INFORMATION SHOWN>
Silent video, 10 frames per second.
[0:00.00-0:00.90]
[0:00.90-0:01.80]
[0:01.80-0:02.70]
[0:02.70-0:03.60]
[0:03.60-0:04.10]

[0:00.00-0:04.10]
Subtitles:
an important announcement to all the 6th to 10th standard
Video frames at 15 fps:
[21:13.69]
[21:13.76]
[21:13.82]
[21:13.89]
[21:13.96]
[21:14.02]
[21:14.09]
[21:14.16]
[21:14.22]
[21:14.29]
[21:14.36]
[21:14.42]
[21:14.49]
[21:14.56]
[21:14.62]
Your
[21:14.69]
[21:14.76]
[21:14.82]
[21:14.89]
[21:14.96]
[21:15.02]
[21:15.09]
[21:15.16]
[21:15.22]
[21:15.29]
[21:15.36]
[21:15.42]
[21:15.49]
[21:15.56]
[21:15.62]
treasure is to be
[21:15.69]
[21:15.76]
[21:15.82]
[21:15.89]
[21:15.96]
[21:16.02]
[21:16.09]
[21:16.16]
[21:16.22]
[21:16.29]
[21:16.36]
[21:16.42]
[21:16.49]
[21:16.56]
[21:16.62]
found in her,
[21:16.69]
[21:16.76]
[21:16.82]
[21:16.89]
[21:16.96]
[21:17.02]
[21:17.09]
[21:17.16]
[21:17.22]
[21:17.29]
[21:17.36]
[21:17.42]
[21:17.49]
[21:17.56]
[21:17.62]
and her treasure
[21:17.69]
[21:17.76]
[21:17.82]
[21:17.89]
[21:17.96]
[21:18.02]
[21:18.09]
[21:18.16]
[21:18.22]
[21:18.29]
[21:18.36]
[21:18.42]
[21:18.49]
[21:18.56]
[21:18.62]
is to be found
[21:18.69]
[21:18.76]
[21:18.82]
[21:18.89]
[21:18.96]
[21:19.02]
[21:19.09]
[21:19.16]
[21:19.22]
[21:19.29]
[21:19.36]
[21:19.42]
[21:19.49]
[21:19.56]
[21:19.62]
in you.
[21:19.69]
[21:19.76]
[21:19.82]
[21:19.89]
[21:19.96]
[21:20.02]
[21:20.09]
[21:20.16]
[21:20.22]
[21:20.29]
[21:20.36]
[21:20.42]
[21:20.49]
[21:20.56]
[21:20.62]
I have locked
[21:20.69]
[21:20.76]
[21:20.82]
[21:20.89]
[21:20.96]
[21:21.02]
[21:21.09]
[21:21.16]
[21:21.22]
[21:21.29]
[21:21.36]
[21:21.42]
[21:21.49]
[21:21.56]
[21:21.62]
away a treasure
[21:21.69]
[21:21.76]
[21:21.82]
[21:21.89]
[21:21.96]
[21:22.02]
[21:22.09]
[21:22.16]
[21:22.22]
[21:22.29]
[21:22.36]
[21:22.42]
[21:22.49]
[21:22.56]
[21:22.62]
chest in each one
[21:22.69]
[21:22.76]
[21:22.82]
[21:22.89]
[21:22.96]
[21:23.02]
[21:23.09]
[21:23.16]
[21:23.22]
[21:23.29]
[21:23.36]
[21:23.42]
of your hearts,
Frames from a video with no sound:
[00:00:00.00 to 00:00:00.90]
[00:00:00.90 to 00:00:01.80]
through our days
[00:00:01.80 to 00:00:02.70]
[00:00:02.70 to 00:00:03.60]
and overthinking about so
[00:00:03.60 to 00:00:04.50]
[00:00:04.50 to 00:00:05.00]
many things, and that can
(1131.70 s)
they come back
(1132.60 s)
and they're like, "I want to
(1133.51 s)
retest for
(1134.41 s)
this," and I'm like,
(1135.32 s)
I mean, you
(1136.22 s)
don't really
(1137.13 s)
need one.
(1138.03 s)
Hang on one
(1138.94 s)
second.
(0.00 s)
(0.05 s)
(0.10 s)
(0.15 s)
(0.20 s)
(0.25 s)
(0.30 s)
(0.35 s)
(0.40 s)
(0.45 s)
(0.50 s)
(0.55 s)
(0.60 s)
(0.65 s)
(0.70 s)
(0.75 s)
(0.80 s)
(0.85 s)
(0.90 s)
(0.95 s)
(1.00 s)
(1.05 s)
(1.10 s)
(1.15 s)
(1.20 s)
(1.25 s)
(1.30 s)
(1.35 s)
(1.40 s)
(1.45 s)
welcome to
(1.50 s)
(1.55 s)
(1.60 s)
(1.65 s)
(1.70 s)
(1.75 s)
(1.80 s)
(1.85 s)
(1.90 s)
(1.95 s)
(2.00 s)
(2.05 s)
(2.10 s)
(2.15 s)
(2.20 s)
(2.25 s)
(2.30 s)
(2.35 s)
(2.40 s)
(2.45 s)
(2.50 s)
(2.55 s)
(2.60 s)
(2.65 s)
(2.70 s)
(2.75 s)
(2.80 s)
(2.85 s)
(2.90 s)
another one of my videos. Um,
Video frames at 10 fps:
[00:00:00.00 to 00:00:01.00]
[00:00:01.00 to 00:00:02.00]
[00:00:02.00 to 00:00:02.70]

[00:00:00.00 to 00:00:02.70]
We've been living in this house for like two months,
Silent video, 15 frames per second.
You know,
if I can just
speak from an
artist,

ASSIGNMENT> Write out again, unchanged, every line from the line containing "(1132.60 s)" to the final line of the material above.

SOLUTION FOR THIS TASK>
(1132.60 s)
and they're like, "I want to
(1133.51 s)
retest for
(1134.41 s)
this," and I'm like,
(1135.32 s)
I mean, you
(1136.22 s)
don't really
(1137.13 s)
need one.
(1138.03 s)
Hang on one
(1138.94 s)
second.
(0.00 s)
(0.05 s)
(0.10 s)
(0.15 s)
(0.20 s)
(0.25 s)
(0.30 s)
(0.35 s)
(0.40 s)
(0.45 s)
(0.50 s)
(0.55 s)
(0.60 s)
(0.65 s)
(0.70 s)
(0.75 s)
(0.80 s)
(0.85 s)
(0.90 s)
(0.95 s)
(1.00 s)
(1.05 s)
(1.10 s)
(1.15 s)
(1.20 s)
(1.25 s)
(1.30 s)
(1.35 s)
(1.40 s)
(1.45 s)
welcome to
(1.50 s)
(1.55 s)
(1.60 s)
(1.65 s)
(1.70 s)
(1.75 s)
(1.80 s)
(1.85 s)
(1.90 s)
(1.95 s)
(2.00 s)
(2.05 s)
(2.10 s)
(2.15 s)
(2.20 s)
(2.25 s)
(2.30 s)
(2.35 s)
(2.40 s)
(2.45 s)
(2.50 s)
(2.55 s)
(2.60 s)
(2.65 s)
(2.70 s)
(2.75 s)
(2.80 s)
(2.85 s)
(2.90 s)
another one of my videos. Um,
Video frames at 10 fps:
[00:00:00.00 to 00:00:01.00]
[00:00:01.00 to 00:00:02.00]
[00:00:02.00 to 00:00:02.70]

[00:00:00.00 to 00:00:02.70]
We've been living in this house for like two months,
Silent video, 15 frames per second.
You know,
if I can just
speak from an
artist,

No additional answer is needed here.